Après le temps des discours, les manifestants se sont rendus à pied jusqu'à l'écosite d'Eurre, en passant à proximité des locaux de l'Aspas. Là, un impressionnant dispositif de forces de l'ordre avait été déployé. Mais comme l'avait souhaitait le président de la FDO, il n'y a eu aucun débordement. Le rassemblement s'est terminé un peu plus loin, autour d'un grand pique-nique. L'occasion de continuer à échanger avant le retour, pour la plupart, sur les exploitations.
Christophe Ledoux
Témoignage /
Valéry Vassal, agriculteur à Léoncel

Les revendications
- Un moratoire sur l'achat d'espaces naturels, agricoles ou forestiers à des fins de ré-ensauvagement.- La priorisation systématique des éleveurs locaux ou collectivités pour l'acquisition de ces terres afin d'y pratiquer un élevage et une exploitation forestière extensifs.

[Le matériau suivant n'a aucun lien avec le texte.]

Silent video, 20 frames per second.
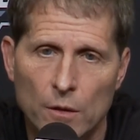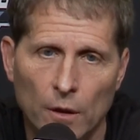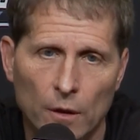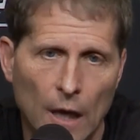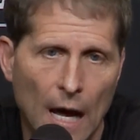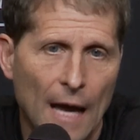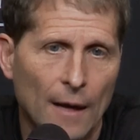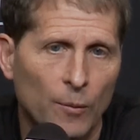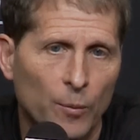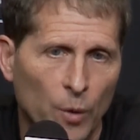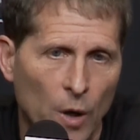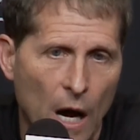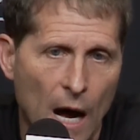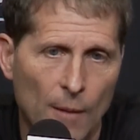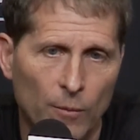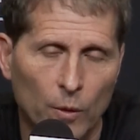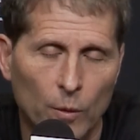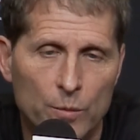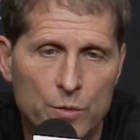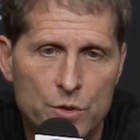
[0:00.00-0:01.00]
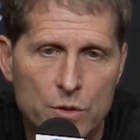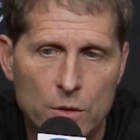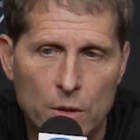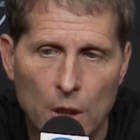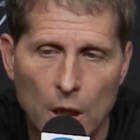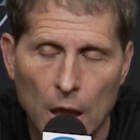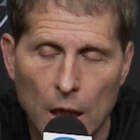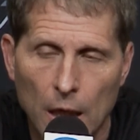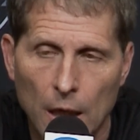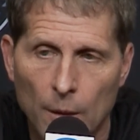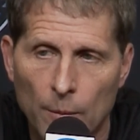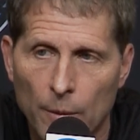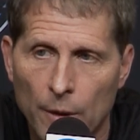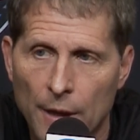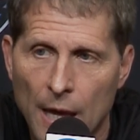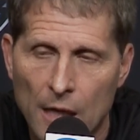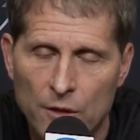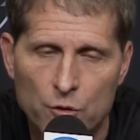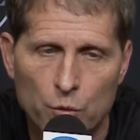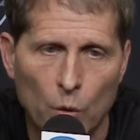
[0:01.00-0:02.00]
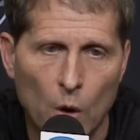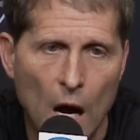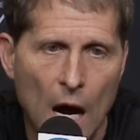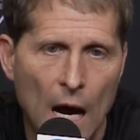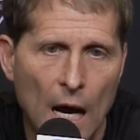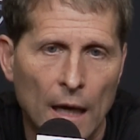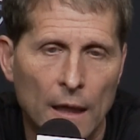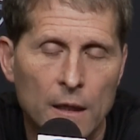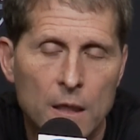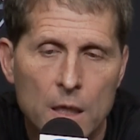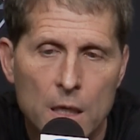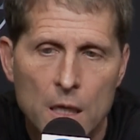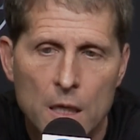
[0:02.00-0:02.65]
a lot of problems, um, and that's why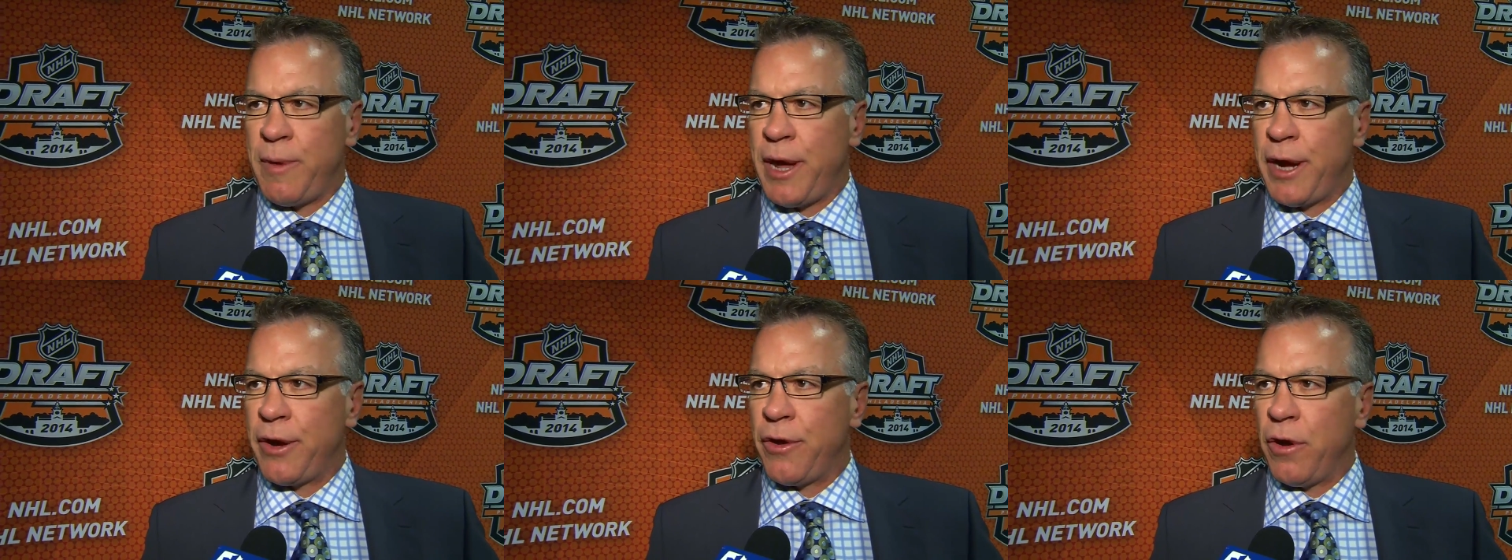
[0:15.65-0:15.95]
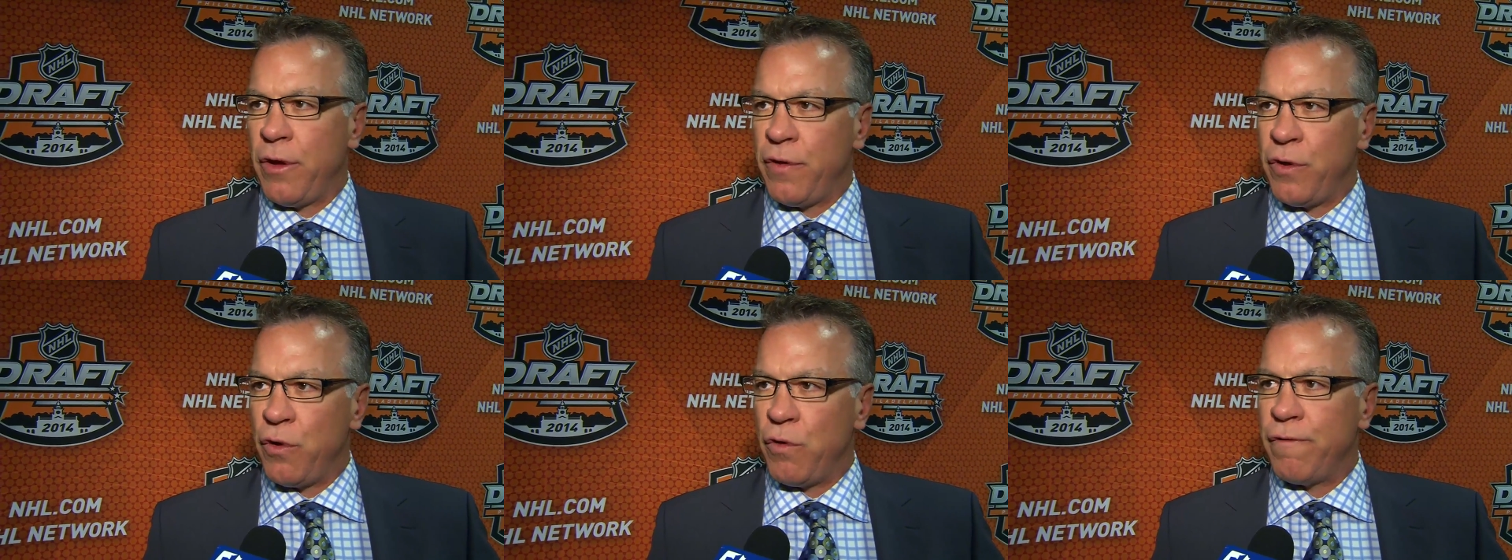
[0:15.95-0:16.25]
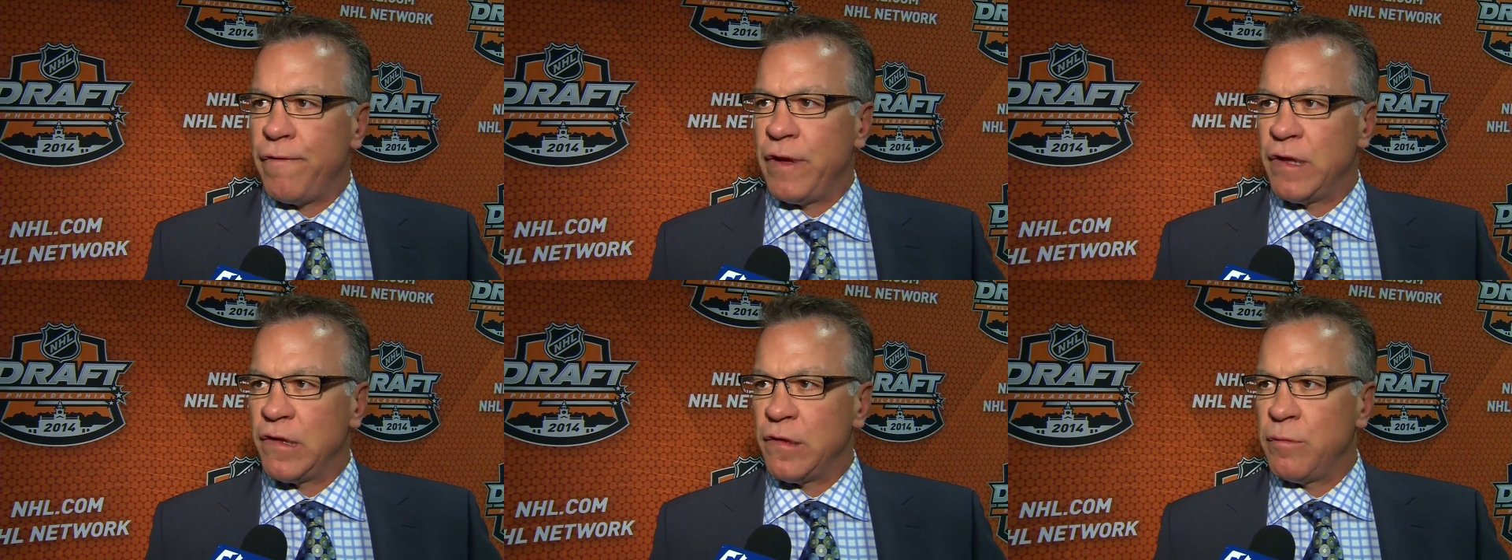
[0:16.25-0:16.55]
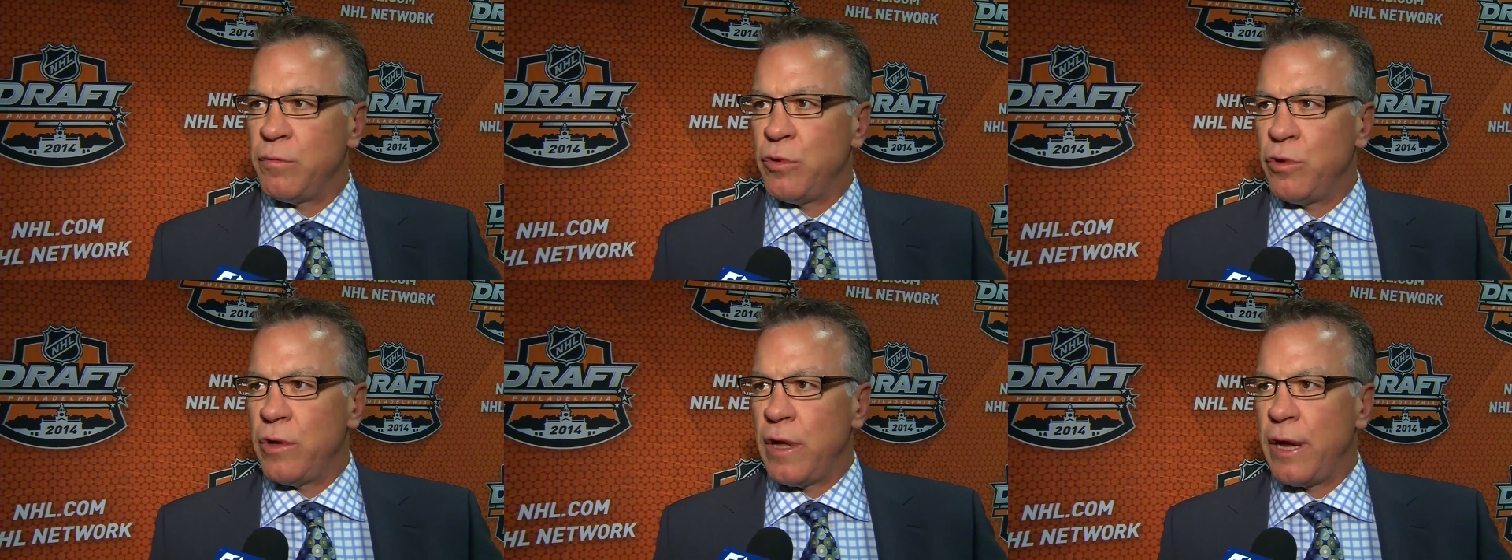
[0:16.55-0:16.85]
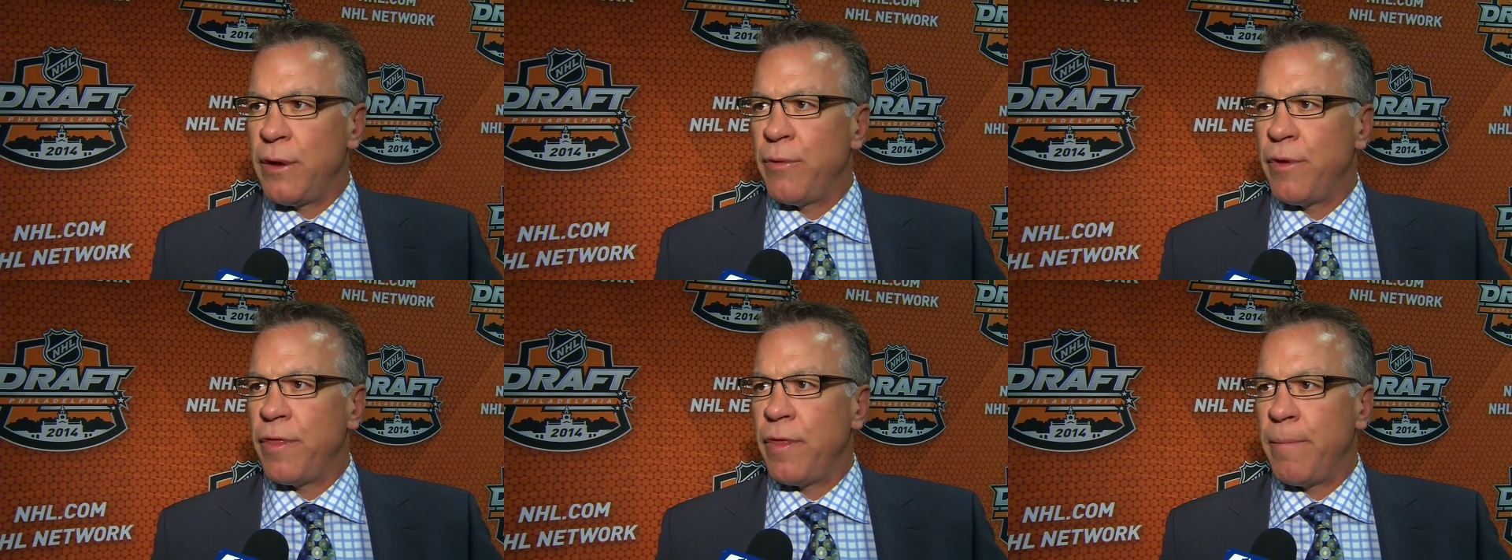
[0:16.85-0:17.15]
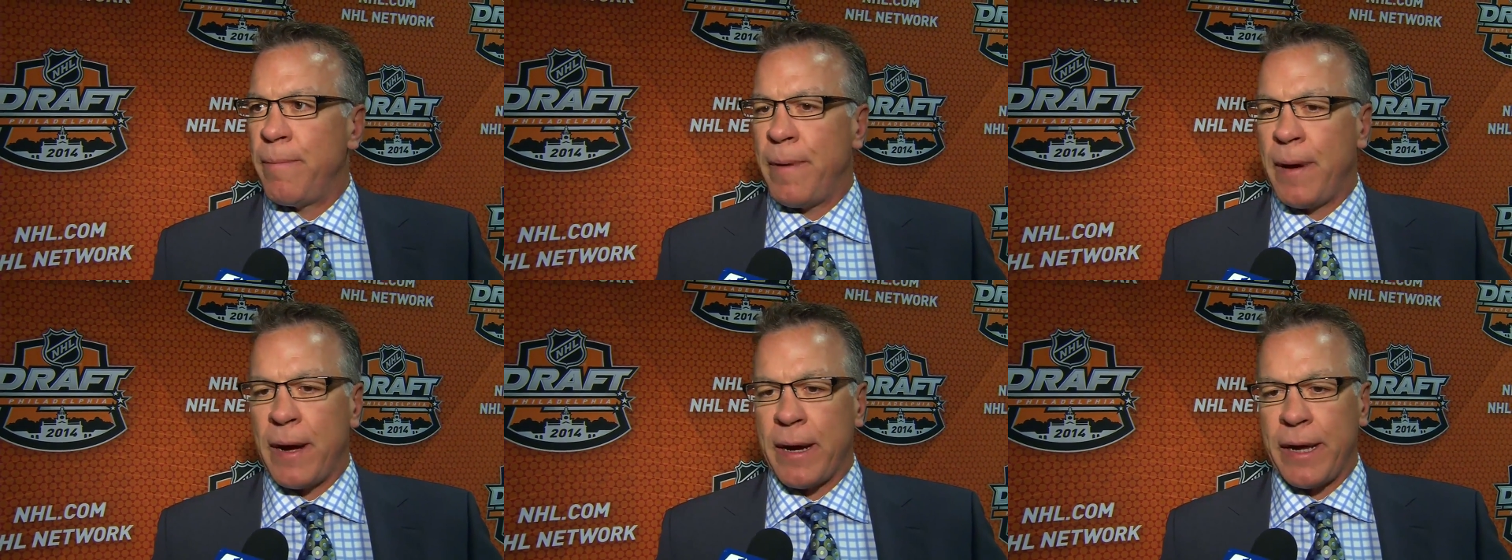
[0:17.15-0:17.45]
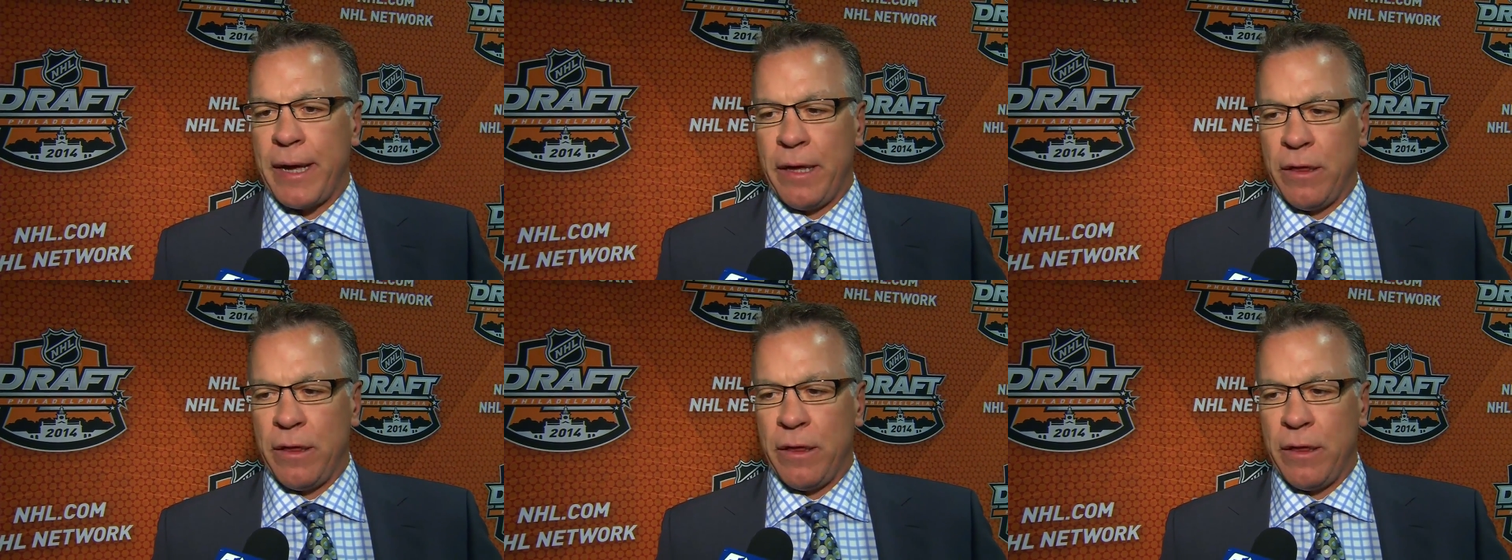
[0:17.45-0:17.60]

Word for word: maker on the offensive blue line with the puck.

- Une rencontre, un débat et une reconnaissance de la complémentarité entre les activités rurales et la biodiversité présentes sur nos territoires.
- Concernant la réserve de Léoncel, la garantie de l'entretien et de la fiabilité des clôtures tant que les populations d'animaux s'y trouvant ne sont pas connues et maîtrisées ; l'enlèvement de tous les animaux présents dans l'enclos avant la suppression des clôtures ; un contrôle sanitaire global ; la garantie qu'aucun espace n'échappe à l'entretien nécessaire pour la limitation du risque incendie.